Build and run example

mcs countIons.cs /reference:ThermoFisher.CommonCore.RawFileReader.dll \
	/reference:ThermoFisher.CommonCore.Data.dll \
	/reference:ThermoFisher.CommonCore.MassPrecisionEstimator.dll \
	/reference:MathNet.Numerics.dll /reference:System.Numerics.dll -out:countIons.exe

mono countIons.exe /path/to/file.raw /path/to/targets.csv

Note

• Tolerances (mass: 0.0001, time: 0.01 min) are hard-coded, but can be exposed as CLI flags on request.

Key behavior

• Writes per-scan TSV: <raw>.cI.tsv (scan, BasePeakMass, TIC, title, time, etc.). If an apparently-complete .cI.tsv exists the program will reuse it instead of re-scanning the RAW.
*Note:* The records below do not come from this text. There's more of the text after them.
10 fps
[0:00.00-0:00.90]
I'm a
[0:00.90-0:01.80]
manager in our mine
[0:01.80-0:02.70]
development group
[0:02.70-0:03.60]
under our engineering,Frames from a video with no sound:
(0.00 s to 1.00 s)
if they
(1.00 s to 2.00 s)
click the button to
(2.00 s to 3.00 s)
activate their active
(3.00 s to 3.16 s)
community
• Reads a targets CSV (header must include Mass [m/z]). Optional Start [min] and End [min] columns are supported and used as RT windows.
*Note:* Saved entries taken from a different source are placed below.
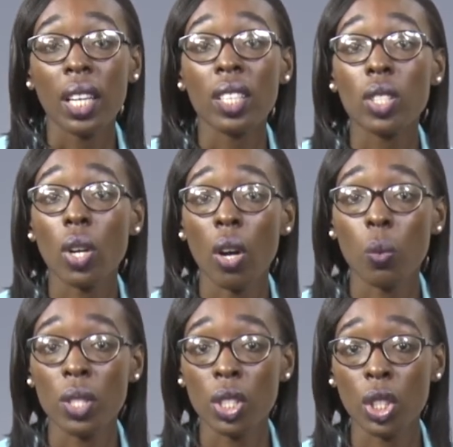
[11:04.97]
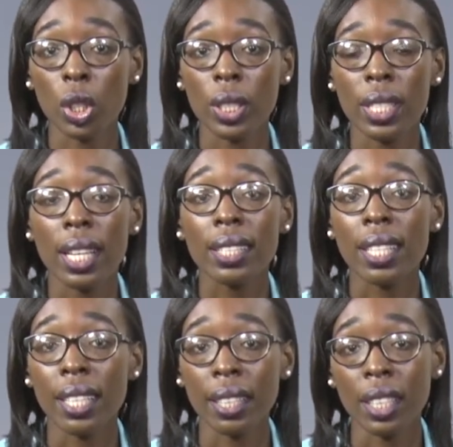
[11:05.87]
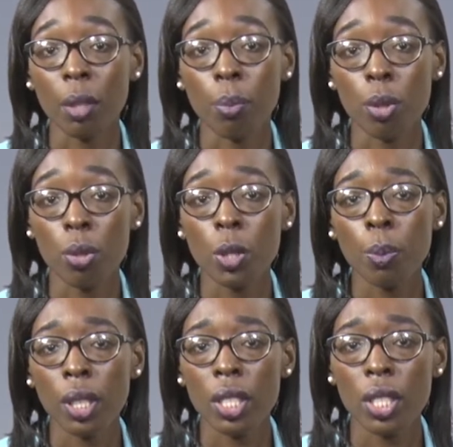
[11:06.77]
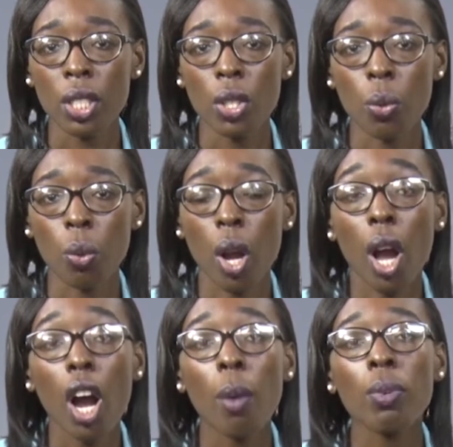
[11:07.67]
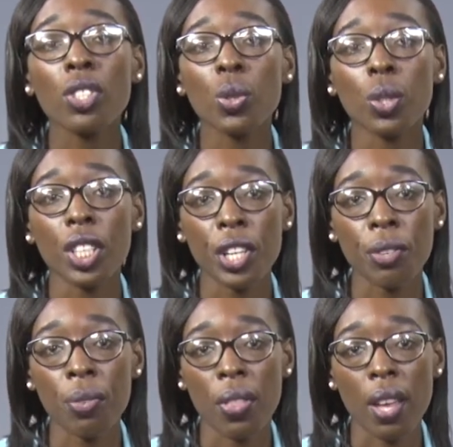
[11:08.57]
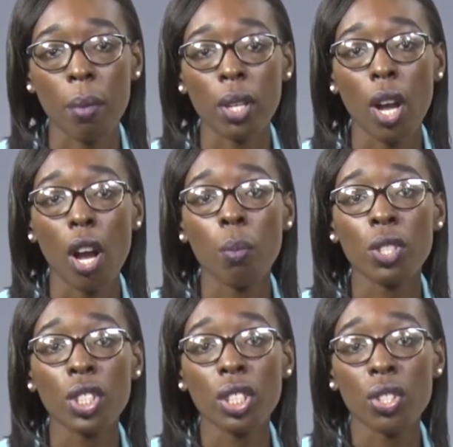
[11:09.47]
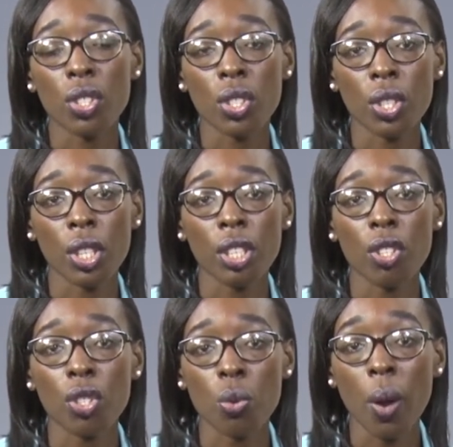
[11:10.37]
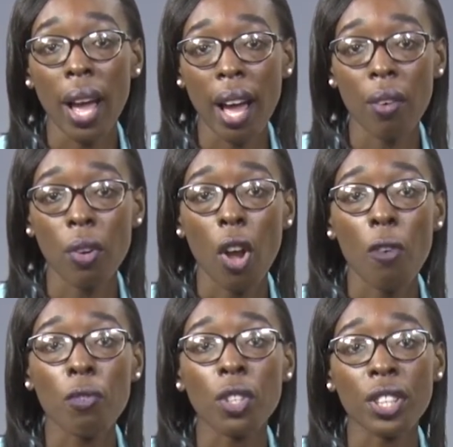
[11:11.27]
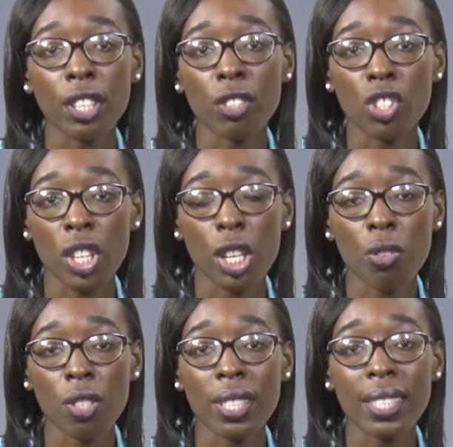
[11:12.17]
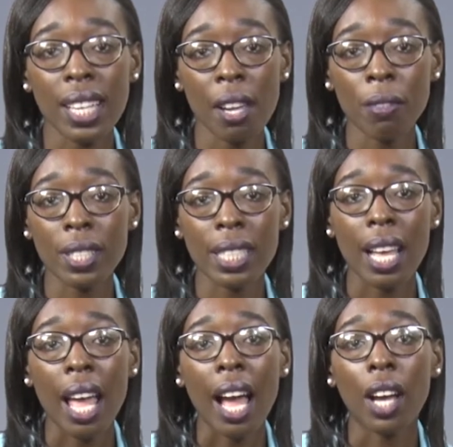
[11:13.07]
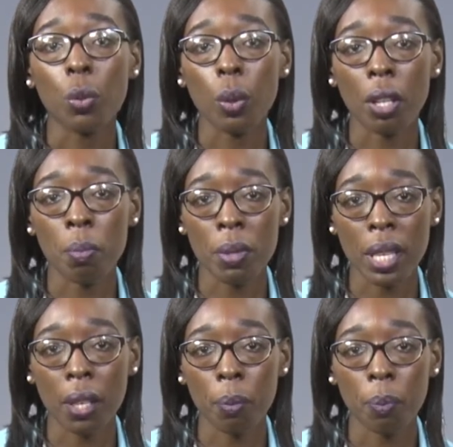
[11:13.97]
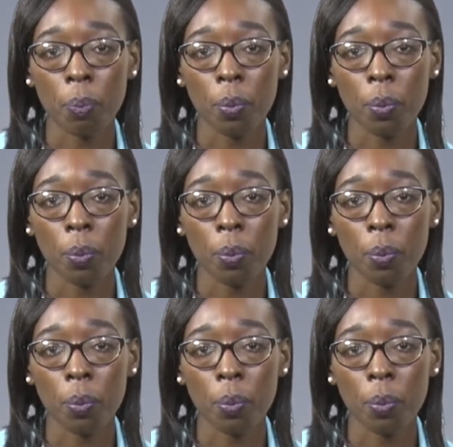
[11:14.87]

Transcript: It's always good to let the abused person know how much you care for them and how much concern you have for their general safety and well-being.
• Matching rules (current defaults):

  • Observed m/z is parsed from the scan title (e.g. 1120.0691 in ... [email protected] ...). The code does NOT use BasePeakMass for matching.
  • Mass tolerance: absolute difference <= 0.0001.
  • Time window: if Start [min]/End [min] are present, the scan RT must be inside [Start - 0.01, End + 0.01] minutes.

• Because countIons.cs only uses the precursor m/z parsed from the collected scan title (and an absolute mass tolerance of 0.0001), it cannot reliably discriminate different peptide sequences that share the same monoisotopic mass within that tolerance when their retention-time windows overlap. For example, two peptides with identical or near-identical monoisotopic mass (e.g., "LSLAQEDLISNR" vs "GSLLLGGLDAEASR" in a hypothetical case) will both be counted for the same scan if the scan's RT falls inside both targets' Start/End windows. If you need sequence-level disambiguation you should use additional information (e.g., MS2 fragment matching, narrower mass/time tolerances, or peptide-specific markers) rather than title-only m/z matching.
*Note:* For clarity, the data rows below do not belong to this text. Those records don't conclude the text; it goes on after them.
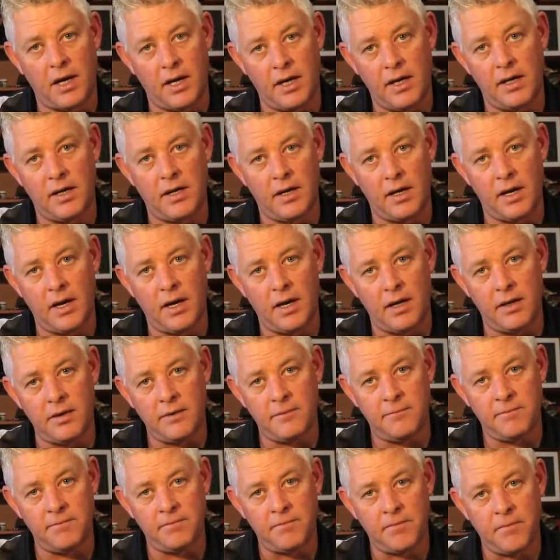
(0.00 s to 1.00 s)
leader
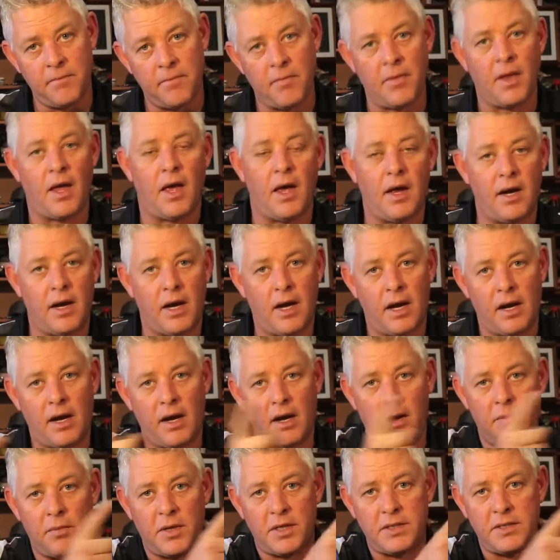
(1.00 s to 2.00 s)
line, and I
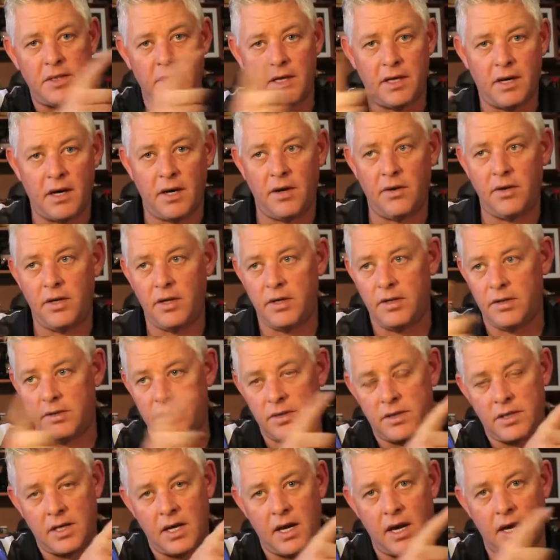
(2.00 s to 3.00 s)
allow my sinker only to
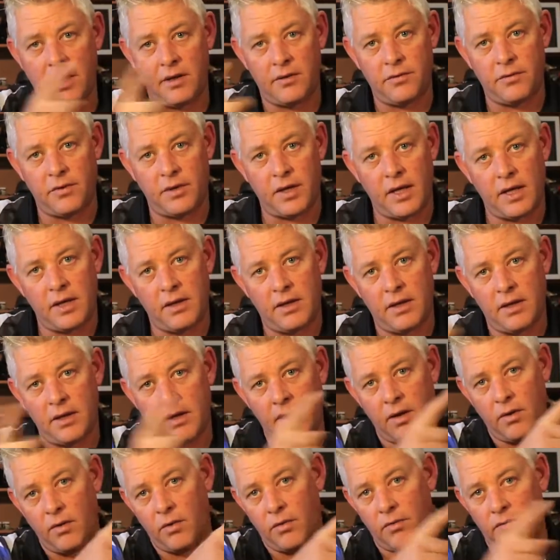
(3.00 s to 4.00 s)
slide for that
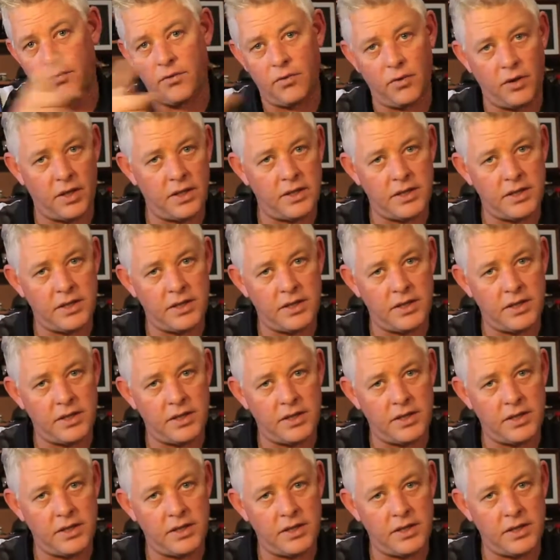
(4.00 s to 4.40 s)
30 or 40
Note about accumulated intensities

• In the present implementation, when a single scan matches multiple targets the scan's TIC is added to each matching target's AccumulatedTIC. In other words, the same ion intensity can be "double-counted" (or counted multiple times) across targets. All such cases are listed in the <raw>.<csv-basename>.duplicated_scans.tsv report so you can find and inspect duplicated assignments.
• Because countIons.cs only uses the precursor m/z parsed from the collected scan title (and an absolute mass tolerance of 0.0001), it cannot reliably discriminate different peptide sequences that share the same monoisotopic mass within that tolerance when their retention-time windows overlap. For example, two peptides with identical or near-identical monoisotopic mass (e.g., "LSLAQEDLISNR" vs "GSLLLGGLDAEASR" in a hypothetical case) will both be counted for the same scan if the scan's RT falls inside both targets' Start/End windows. If you need sequence-level disambiguation you should use additional information (e.g., MS2 fragment matching, narrower mass/time tolerances, or peptide-specific markers) rather than title-only m/z matching.

Outputs

• Accumulation CSV: <raw>.<csv-basename> — contains the original target CSV fields plus AccumulatedTIC,MatchedCount,MatchedMasses,MatchedTimes. MatchedMasses lists the per-scan identifiers (scan numbers) joined by semicolons.
• Duplicates report: <raw>.<csv-basename>.duplicated_scans.tsv — scans matched to more than one target; includes the full per-scan row and the full target CSV rows for each matching target.
• Unmatched report: <raw>.<csv-basename>.unmatched_scans.tsv — per-scan rows with no matching target.
• A concise match summary is printed to the console (counts and report paths).

Future work

• A natural next step is to actually inspect MS2 fragment spectra (fragment ion matching) to disambiguate peptides that share precursor m/z. Implementing fragment-based matching would allow sequence-level confirmation (for example by matching theoretical fragment ions or using a lightweight search engine) and avoid counting ambiguous precursors based on title-only m/z. This is planned as a future enhancement.